According to WalletHub, the personal-finance site slotted Atlanta at No. 4 overall in its 2026 Best & Worst Cities for Recreation analysis, behind Las Vegas, Orlando and Cincinnati. The study compared the 100 largest U.S. cities using 47 metrics, looking at everything from the number of music venues and tennis courts to park quality, weather and the out-of-pocket costs tied to getting out and about.

As reported by Urbanize Atlanta, Atlanta came out particularly strong on public investment measures.
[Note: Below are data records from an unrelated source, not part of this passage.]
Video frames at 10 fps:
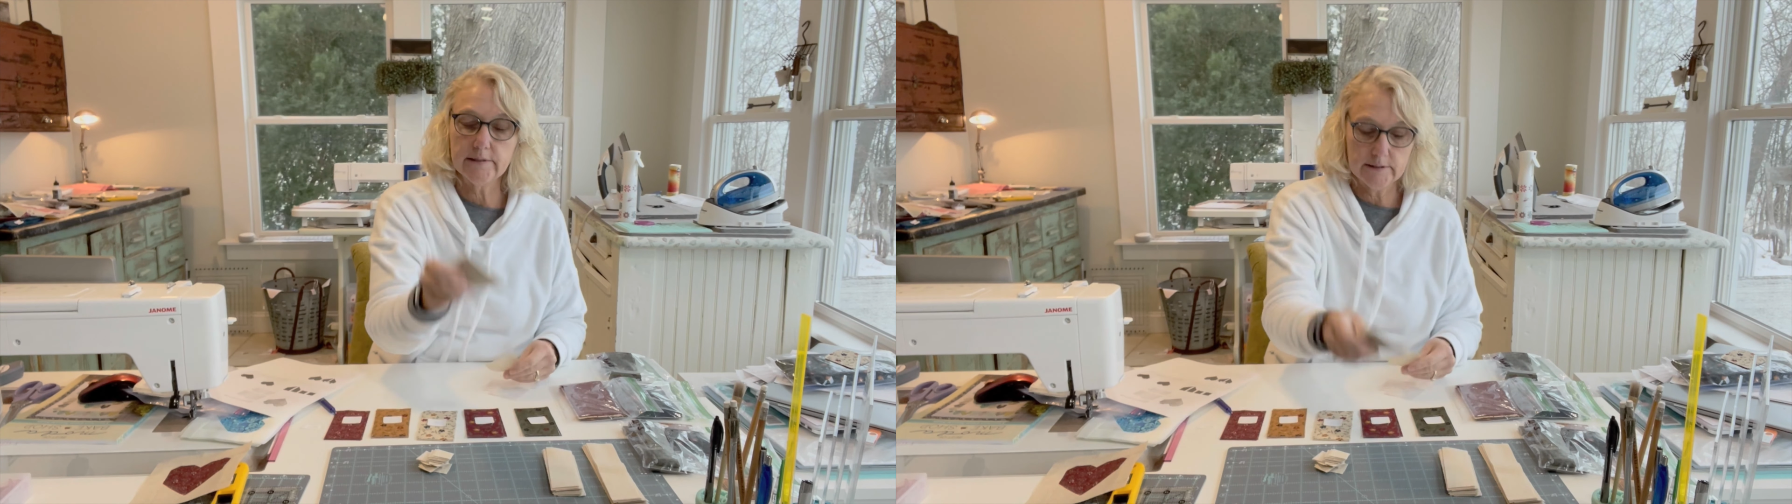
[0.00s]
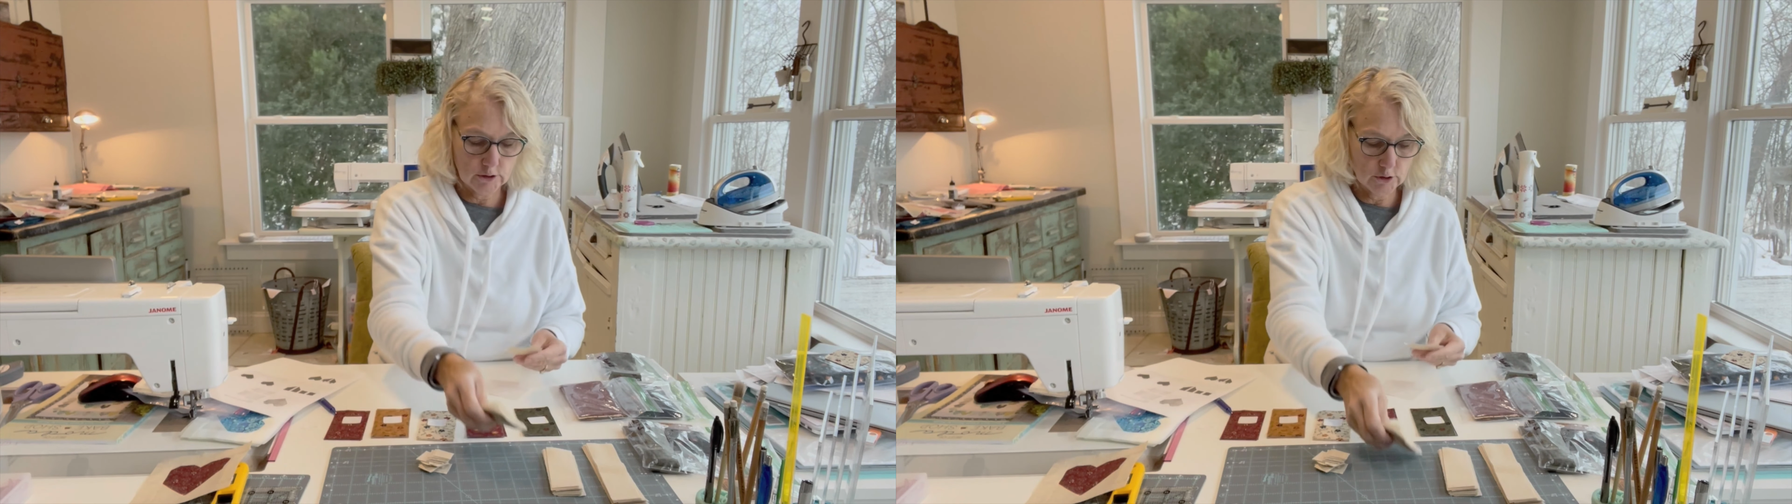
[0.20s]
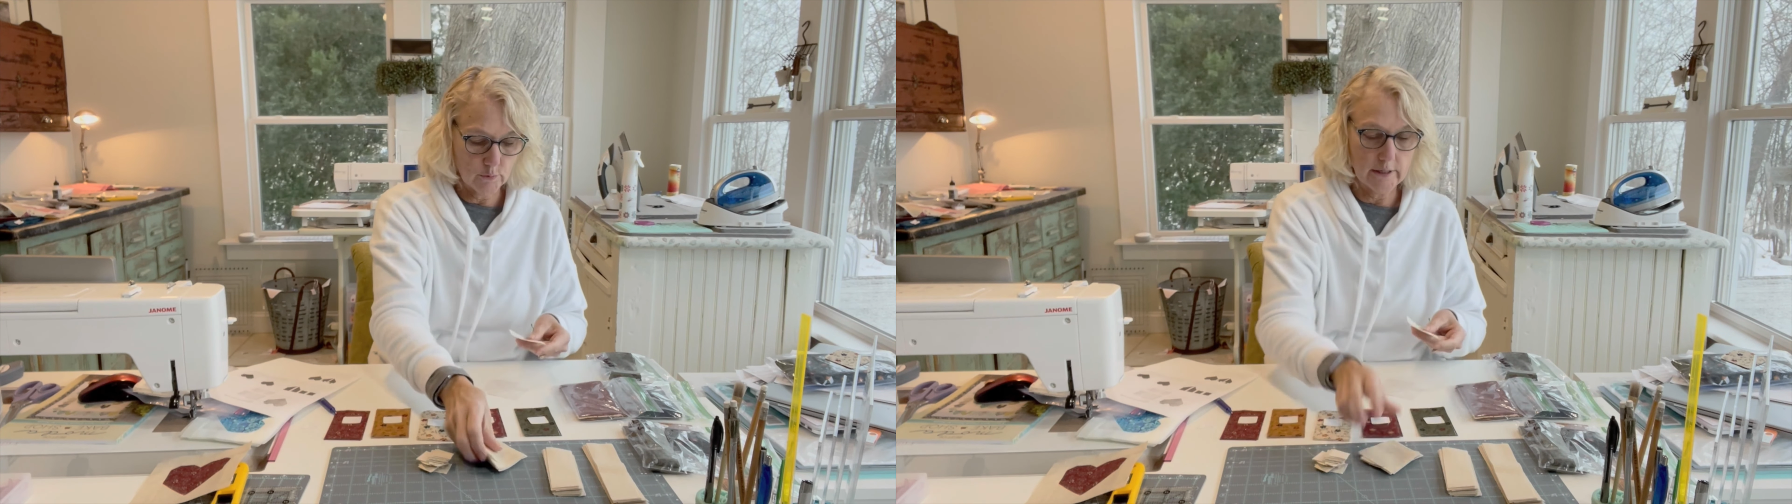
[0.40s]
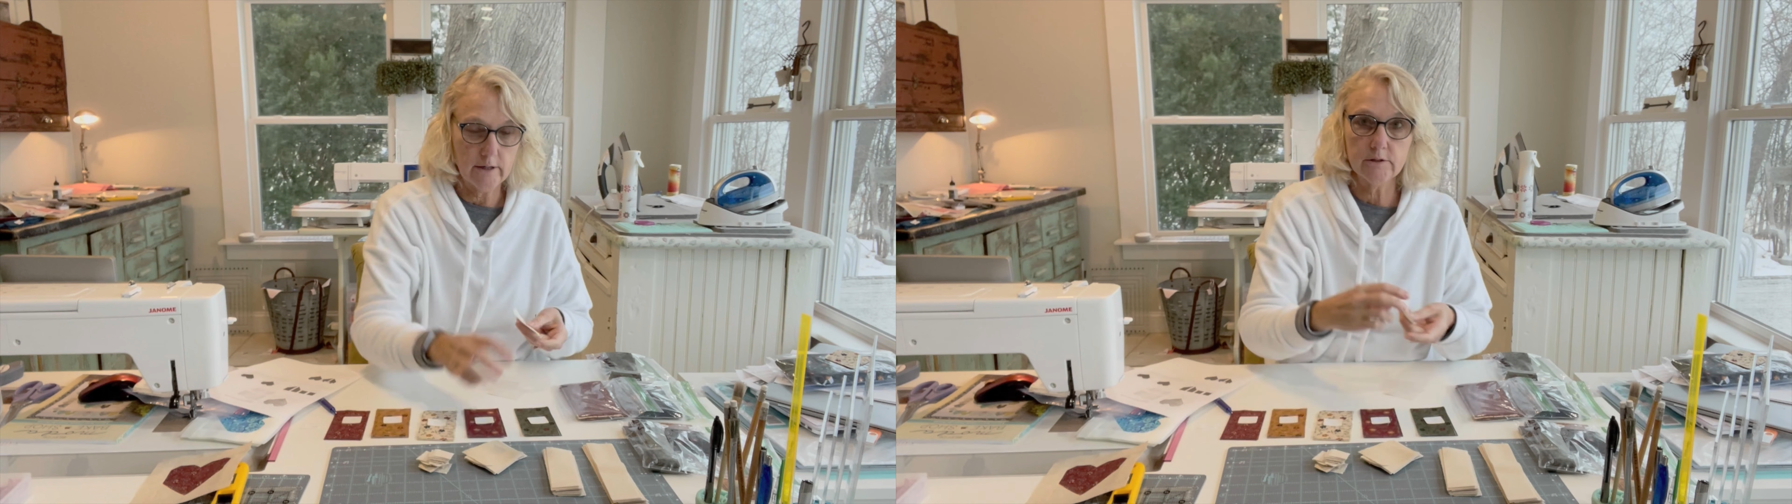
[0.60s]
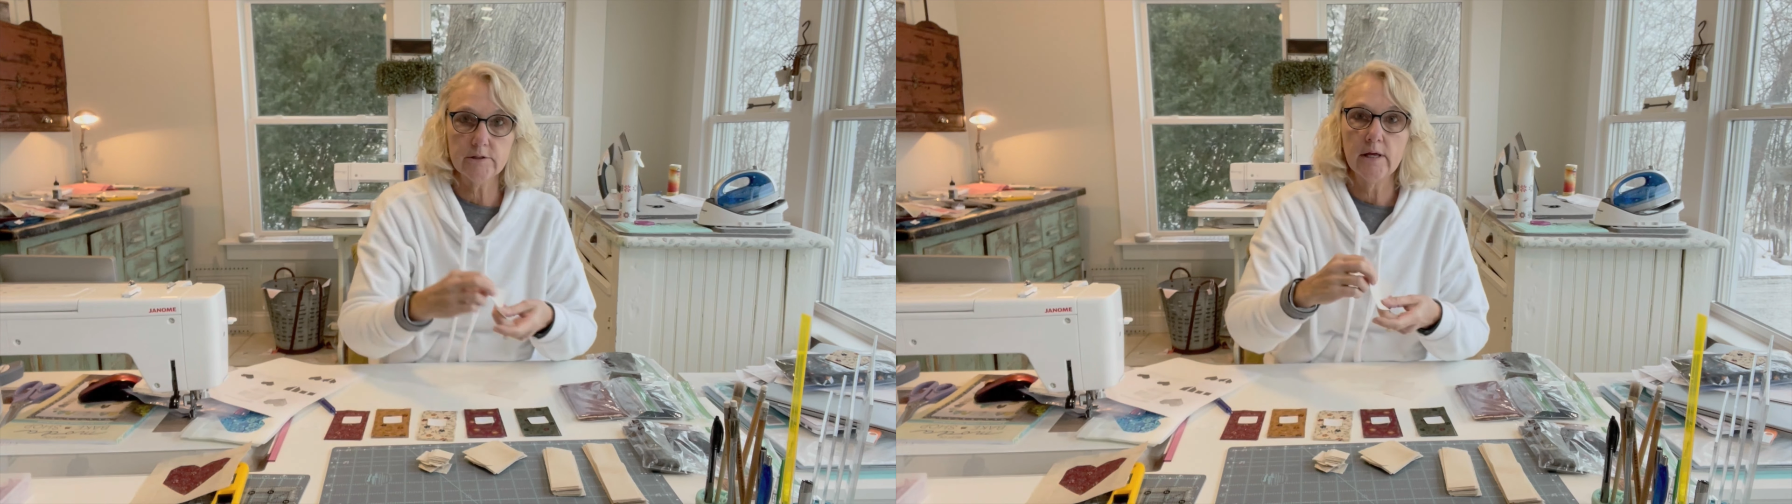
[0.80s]
inch
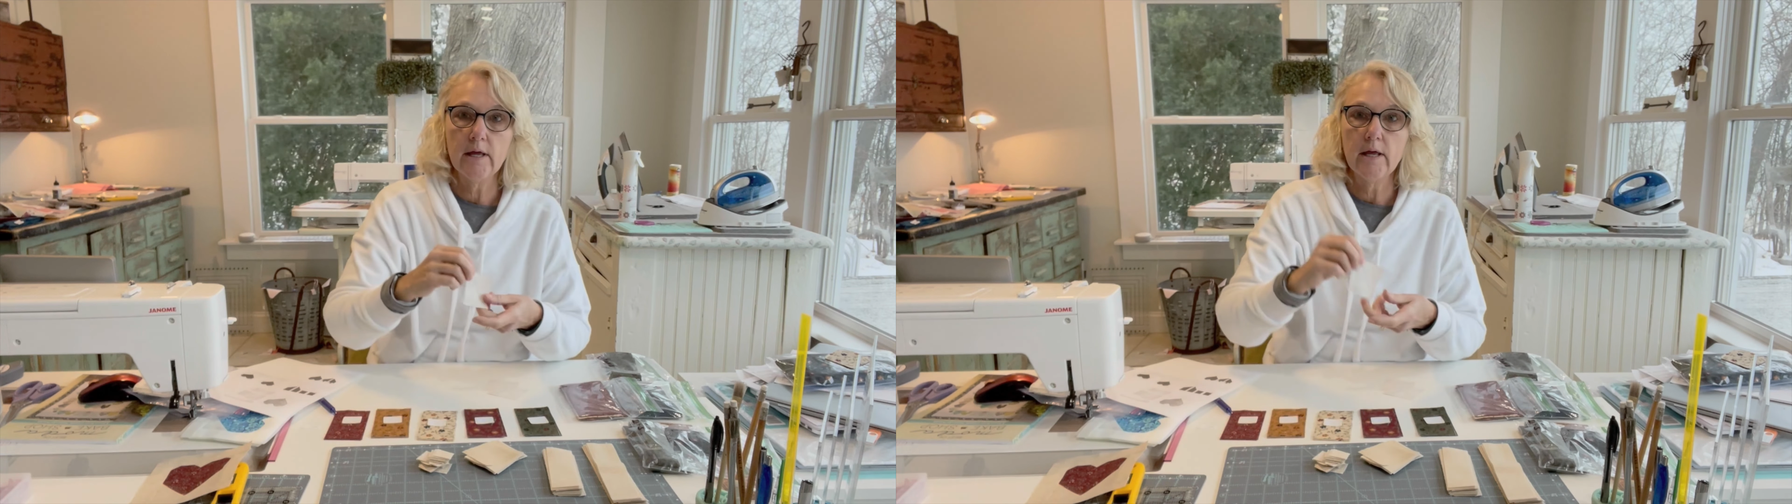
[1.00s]
squares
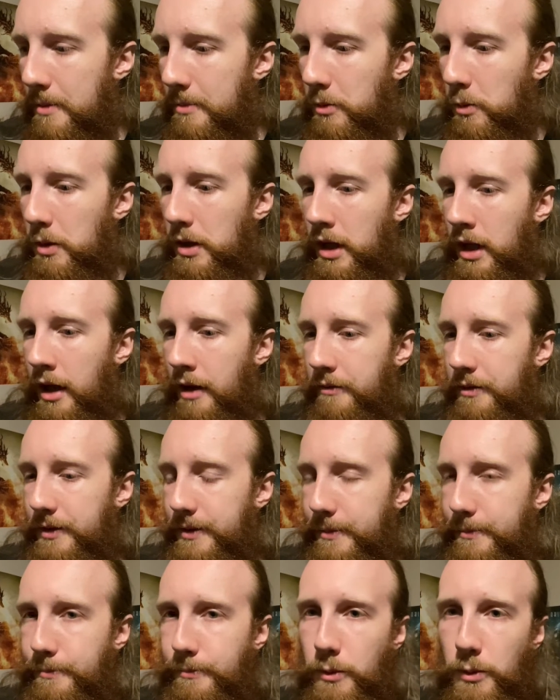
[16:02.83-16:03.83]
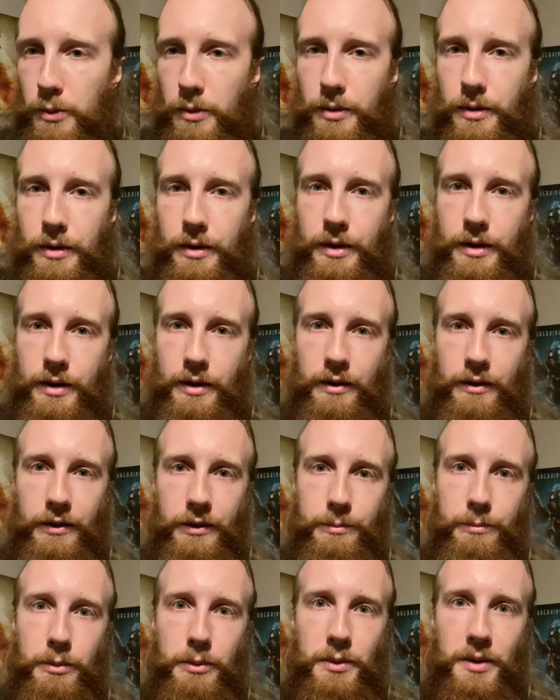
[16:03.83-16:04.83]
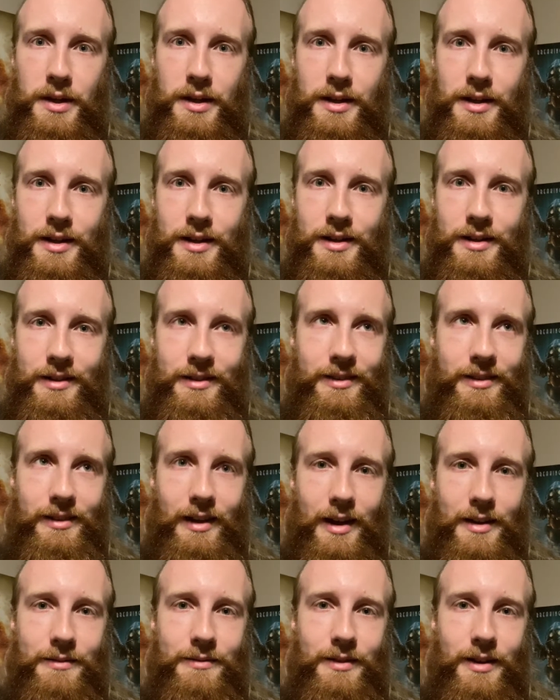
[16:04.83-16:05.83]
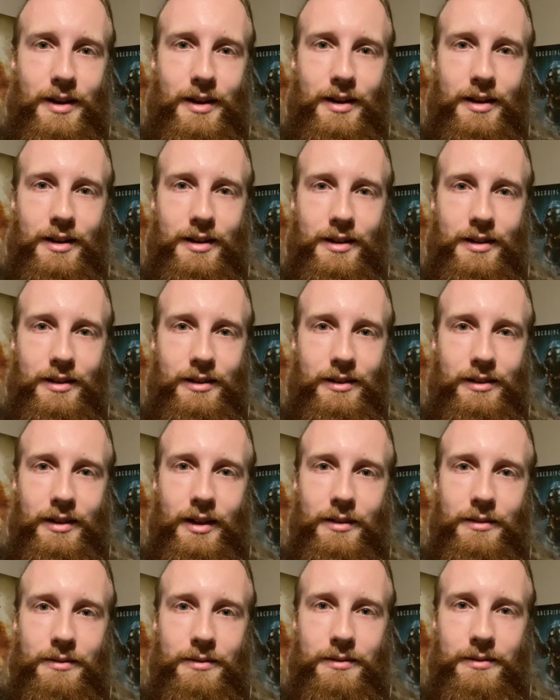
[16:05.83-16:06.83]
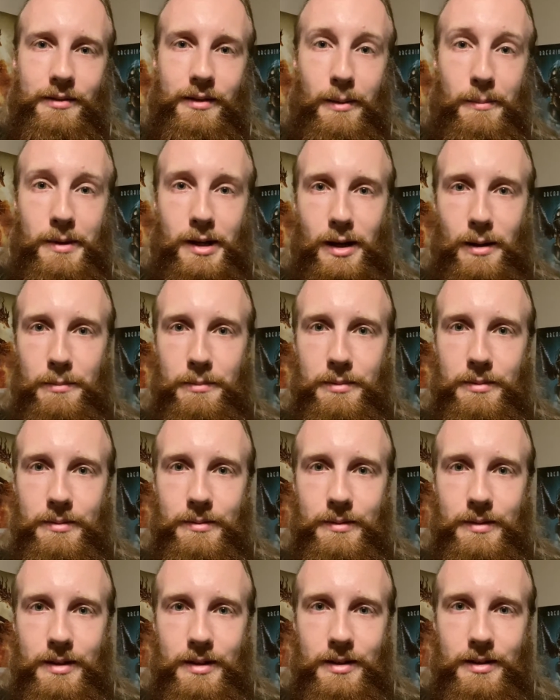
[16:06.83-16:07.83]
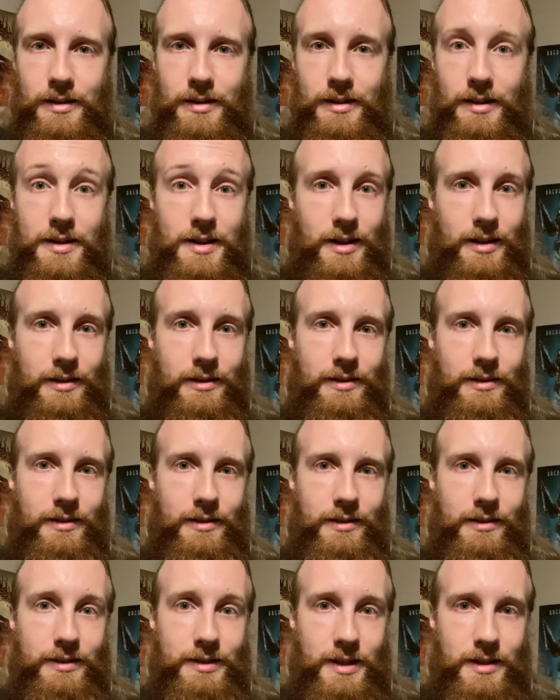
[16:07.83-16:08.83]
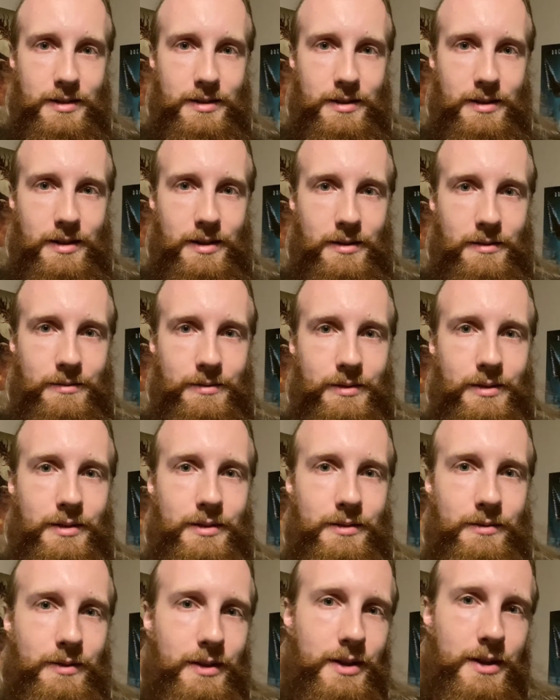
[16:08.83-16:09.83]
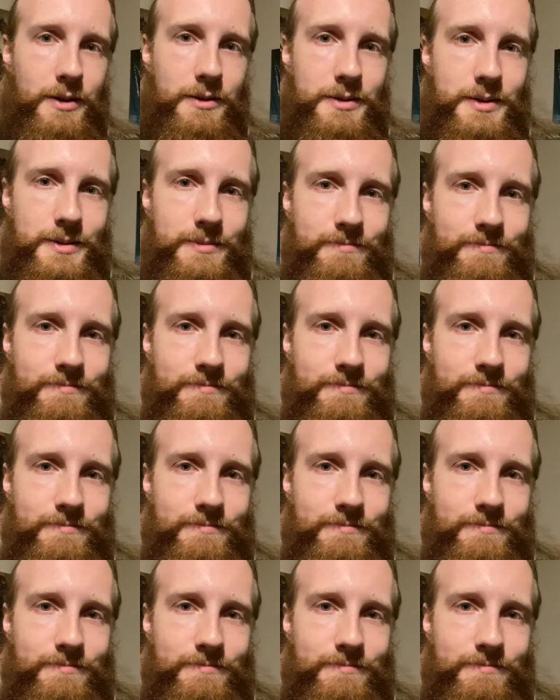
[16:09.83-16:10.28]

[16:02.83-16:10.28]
we'll have some more spooky sci-fi stuff coming up in the next set of videos.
WalletHub flagged the city as No. 1 for parks-and-recreation spending per capita and No. 1 for swimming pools per capita, a result local coverage has cast as the payoff from years of targeted park and pool funding.

Where ATL Shined And Where It Did Not

WalletHub's breakdown shows Atlanta finished No. 1 for parks-and-recreation spending per resident and for swimming pools per capita, No. 4 for tennis courts per capita and No. 12 for music venues per capita, while landing in the low 30s for the share of residents with walkable park access. Those splits help explain how a city loaded with amenities can still leave some parts of town short on easily walkable green space. WalletHub has posted the full methodology and city-by-city tables for readers who want to dig into the fine print.

ParkScore Shows Investment Is Real

The Trust for Public Land’s ParkScore index, which focuses on overall park-system performance, adds more context. TPL ranked Atlanta 18th and reports the city’s three-year average park investment at about $312 per resident, roughly double the national ParkScore benchmark, and finds that about 85 percent of Atlantans live within a 10-minute walk of a park. Those numbers track with local reporting on new greenspace openings and targeted investments that have widened access in recent years.

Advocates caution that the progress is uneven. Atlanta’s total park acreage and park-equity measures still trail the national median, and many parks are relatively small and fragmented, which can limit the quality and range of amenities available in certain neighborhoods. That mixed picture suggests future gains will hinge not only on how much the city spends but also on where and how each dollar is put to work.

Projects To Watch

Urbanize Atlanta points to a slate of ongoing projects, from the BeltLine-connected Enota Park to the Memorial Drive Greenway and continued work at Westside Park, as the kinds of investments that could nudge Atlanta even higher in future rankings. If those efforts deliver larger, better-connected parks and more equitable amenities across the map, the next update from WalletHub or ParkScore could show the city’s recreation reputation still climbing rather than flattening out.